Voilà comment on pourrait résumer en quelques mots l’aventure
des élections européennes de la formation centriste qui a été un fiasco auquel
tout le monde s’attendait même chez ses membres.
Il faut dire que les 2,5% récoltés lors du scrutin sont sans
doute ce que pèse électoralement le parti (qui n’avait jamais osé jusqu’à
présent se compter dans un scrutin alors même qu’il existe depuis 2012!) même
si sa représentation politique est nettement plus importante et démesurée, ceci
étant du aux alliances systématiques qu’il fait pour avoir des élus.
Lagarde a donc pris le principe de réalité en pleine figure
ce qui l’a obligé peu ou prou à revoir sa stratégie qui, depuis 2016 et le
soutien à François Fillon à la présidentielle, a été un échec sur toute la
ligne.
Et pour ne pas sombrer, c’est donc le rapprochement avec
Emmanuel Macron et la majorité présidentielle qui a été choisie – non sans
quelques grincements de dents à l’intérieur du parti – où l’on n’est plus dans
une «opposition constructive» (pourtant toujours revendiquée) mais dans une «alliance
critique».
Résultat, le vote du Budget par une majorité d’élus de l’UDI
au Parlement, le soutien du candidat LaREM, Benjamin Griveaux, à Paris pour les
municipales (et le soutien, en retour, de LaREM a plusieurs candidats UDI en France)
et des propos beaucoup plus amènes sur la politique suivie, par exemple sur le
réforme des retraites.
On en est parfois même à se demander si la proximité entre
LaREM et l’UDI n’est pas plus forte que celle entre LaREM et le MoDem!
► Les radicaux dans la majorité
présidentielle mais à la marge
Le Mouvement radical existe toujours est c’est sans doute ce
qui suffit à son désormais unique président, Laurent Hénart, après le départ d’une
partie des anciens Radicaux de gauche et de sa «coprésidente», Sylvia Pinel.
Car la réunion des radicaux a, une nouvelle fois, tournée
court alors même que l’on pouvait penser que celle-ci serait plus solide que d’autres
par le passé.
Las! les petites chapelles et les ambitions personnelles
voire les inimitiés ont pris le dessus même si, globalement, l’union a prévalu
auprès de la grande majorité du Mouvement radical.

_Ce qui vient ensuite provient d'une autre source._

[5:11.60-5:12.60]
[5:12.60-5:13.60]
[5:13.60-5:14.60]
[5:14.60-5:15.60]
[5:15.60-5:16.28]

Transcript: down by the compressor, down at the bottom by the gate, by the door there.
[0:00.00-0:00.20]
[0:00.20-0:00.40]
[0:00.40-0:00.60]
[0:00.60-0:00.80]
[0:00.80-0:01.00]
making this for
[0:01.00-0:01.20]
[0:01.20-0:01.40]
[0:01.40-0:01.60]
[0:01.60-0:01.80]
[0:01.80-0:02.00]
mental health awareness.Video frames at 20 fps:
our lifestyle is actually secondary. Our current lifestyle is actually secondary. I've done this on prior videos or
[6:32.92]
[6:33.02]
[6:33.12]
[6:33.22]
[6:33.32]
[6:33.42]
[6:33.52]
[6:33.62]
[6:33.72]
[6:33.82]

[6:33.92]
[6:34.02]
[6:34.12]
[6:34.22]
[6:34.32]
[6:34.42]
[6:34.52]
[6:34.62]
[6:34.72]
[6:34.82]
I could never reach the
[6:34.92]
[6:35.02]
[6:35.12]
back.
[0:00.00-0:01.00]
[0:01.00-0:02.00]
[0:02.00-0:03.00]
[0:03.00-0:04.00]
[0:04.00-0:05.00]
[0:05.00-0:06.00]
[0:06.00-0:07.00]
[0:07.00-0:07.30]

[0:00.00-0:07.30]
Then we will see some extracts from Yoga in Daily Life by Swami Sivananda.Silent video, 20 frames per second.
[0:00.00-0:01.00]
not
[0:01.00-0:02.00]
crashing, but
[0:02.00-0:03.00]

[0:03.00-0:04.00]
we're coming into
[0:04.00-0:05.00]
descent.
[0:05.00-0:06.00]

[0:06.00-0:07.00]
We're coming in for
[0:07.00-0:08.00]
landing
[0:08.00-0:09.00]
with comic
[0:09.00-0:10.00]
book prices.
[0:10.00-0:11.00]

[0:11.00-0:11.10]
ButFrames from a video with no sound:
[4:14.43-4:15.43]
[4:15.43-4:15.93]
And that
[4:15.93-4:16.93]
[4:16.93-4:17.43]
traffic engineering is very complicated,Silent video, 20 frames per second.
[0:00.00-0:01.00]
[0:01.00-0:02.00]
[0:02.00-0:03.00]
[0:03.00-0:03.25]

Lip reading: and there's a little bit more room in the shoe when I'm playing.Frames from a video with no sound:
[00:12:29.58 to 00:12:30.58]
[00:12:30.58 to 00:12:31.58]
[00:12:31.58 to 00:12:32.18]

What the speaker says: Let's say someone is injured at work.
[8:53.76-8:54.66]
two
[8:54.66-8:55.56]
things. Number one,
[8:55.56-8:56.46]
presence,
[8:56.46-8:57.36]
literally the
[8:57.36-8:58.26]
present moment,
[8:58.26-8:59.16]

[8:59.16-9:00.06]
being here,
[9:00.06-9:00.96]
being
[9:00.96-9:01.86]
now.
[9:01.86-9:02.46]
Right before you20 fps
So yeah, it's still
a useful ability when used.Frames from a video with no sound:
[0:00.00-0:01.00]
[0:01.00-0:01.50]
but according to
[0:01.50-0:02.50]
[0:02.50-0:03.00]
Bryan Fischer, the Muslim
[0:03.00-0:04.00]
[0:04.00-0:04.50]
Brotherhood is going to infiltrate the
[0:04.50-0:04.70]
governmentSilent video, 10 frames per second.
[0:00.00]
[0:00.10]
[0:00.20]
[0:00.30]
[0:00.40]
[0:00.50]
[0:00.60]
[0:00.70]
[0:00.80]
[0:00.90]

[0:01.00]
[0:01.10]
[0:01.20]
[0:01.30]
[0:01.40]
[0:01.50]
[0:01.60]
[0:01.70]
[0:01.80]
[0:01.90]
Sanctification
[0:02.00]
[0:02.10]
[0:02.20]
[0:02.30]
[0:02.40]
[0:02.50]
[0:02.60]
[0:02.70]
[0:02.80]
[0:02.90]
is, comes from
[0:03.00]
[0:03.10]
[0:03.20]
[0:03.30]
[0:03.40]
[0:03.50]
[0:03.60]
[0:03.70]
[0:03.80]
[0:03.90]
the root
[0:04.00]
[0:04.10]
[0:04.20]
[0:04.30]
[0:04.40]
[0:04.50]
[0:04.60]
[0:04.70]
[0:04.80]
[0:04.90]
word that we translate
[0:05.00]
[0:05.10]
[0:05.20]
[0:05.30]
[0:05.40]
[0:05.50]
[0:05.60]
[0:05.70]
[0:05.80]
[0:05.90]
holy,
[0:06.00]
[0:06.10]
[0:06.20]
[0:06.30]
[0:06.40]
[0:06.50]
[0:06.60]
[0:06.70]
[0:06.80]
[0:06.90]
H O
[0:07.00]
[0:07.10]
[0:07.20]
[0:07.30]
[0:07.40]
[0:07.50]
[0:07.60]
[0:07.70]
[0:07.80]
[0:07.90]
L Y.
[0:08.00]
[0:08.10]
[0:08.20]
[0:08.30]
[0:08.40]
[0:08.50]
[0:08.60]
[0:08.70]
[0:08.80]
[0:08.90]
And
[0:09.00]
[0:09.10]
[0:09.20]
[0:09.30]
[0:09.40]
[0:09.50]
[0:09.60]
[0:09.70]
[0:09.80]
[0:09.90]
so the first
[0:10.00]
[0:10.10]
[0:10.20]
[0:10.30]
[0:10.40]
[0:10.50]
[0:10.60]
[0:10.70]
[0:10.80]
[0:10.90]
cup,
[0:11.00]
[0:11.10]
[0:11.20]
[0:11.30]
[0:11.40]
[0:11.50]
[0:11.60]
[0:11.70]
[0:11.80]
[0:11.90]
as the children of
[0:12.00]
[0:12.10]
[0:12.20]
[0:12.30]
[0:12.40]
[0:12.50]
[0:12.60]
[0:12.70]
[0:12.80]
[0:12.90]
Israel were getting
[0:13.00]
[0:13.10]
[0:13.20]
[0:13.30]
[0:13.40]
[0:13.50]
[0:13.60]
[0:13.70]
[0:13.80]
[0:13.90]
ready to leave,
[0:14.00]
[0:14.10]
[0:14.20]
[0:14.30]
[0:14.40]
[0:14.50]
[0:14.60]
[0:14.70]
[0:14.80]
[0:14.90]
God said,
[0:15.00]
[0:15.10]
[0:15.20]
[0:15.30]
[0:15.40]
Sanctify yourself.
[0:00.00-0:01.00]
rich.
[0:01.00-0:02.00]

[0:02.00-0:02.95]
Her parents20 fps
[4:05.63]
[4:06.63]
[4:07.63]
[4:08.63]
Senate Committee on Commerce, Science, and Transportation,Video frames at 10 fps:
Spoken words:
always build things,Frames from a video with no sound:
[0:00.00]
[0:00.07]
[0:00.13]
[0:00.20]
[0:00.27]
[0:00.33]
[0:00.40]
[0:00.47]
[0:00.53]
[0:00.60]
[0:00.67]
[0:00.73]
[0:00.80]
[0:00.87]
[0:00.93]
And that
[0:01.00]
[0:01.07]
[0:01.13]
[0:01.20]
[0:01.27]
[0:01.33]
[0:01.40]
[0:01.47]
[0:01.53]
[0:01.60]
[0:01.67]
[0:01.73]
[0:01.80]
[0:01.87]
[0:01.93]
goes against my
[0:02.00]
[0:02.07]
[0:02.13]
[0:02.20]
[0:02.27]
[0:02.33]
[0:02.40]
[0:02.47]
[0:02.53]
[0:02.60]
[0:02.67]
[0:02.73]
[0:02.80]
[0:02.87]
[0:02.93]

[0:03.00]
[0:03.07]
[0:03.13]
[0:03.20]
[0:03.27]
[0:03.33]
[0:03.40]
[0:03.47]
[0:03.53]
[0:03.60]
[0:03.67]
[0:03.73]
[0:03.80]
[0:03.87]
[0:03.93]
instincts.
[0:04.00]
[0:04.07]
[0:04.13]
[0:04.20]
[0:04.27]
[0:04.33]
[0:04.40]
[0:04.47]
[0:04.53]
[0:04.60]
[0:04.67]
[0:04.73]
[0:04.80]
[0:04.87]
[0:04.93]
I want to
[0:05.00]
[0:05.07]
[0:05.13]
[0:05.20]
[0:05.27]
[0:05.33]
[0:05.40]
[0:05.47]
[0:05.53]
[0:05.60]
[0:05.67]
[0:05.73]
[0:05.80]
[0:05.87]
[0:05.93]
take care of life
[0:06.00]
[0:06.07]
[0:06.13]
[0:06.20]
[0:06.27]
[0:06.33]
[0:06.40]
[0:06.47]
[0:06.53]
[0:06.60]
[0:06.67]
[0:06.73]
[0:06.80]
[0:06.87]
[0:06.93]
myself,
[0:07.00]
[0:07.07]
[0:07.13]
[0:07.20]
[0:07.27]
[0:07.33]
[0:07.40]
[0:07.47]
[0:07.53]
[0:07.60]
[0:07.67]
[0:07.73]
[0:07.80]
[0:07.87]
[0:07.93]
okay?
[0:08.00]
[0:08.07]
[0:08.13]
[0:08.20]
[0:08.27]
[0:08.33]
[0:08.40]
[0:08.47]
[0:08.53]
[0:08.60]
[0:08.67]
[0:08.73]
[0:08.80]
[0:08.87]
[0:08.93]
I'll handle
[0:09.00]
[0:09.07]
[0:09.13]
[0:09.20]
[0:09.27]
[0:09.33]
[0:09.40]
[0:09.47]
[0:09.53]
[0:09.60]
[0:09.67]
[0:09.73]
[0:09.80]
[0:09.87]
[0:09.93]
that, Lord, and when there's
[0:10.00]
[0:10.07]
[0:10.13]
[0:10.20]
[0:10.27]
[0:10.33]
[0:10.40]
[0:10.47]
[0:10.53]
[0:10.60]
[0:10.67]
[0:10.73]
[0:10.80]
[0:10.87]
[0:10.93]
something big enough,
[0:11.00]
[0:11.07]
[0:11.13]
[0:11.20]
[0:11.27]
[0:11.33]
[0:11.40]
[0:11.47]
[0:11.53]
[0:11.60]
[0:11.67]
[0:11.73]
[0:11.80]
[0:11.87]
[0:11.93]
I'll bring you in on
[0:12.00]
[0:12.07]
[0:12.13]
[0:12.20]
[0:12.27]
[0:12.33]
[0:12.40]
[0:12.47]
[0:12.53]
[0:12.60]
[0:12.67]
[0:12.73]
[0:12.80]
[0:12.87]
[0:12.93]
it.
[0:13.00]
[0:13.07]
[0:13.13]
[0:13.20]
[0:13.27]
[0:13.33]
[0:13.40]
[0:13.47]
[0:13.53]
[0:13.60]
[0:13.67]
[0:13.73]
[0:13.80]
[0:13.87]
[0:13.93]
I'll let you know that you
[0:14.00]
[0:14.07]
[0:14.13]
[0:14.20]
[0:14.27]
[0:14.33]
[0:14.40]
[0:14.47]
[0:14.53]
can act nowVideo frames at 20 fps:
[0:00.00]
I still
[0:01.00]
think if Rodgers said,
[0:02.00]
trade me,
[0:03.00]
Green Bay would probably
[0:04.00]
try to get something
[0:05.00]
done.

Mais il ne suffit pas d’être encore en vie… pour exister
politiquement.
Et ici, force est de constater qu’à part quelques
déclarations – en particulier sur la laïcité et l’Europe – et une alliance avec
la majorité présidentielle lors des européennes (et pour les prochaines
municipales ainsi que pour sur certains dossiers), les radicaux n’ont que peu
montré un quelconque dynamisme en cette année 2019.
Car, aujourd’hui, le Mouvement radical ressemble plus à un
club où se réunissent des nostalgiques d’une puissance passée que des membres d’une
formation qui a foi en son avenir.
Pour les radicaux, il faut absolument que l’année qui vient
de s’éoucler, ait été une année de transition.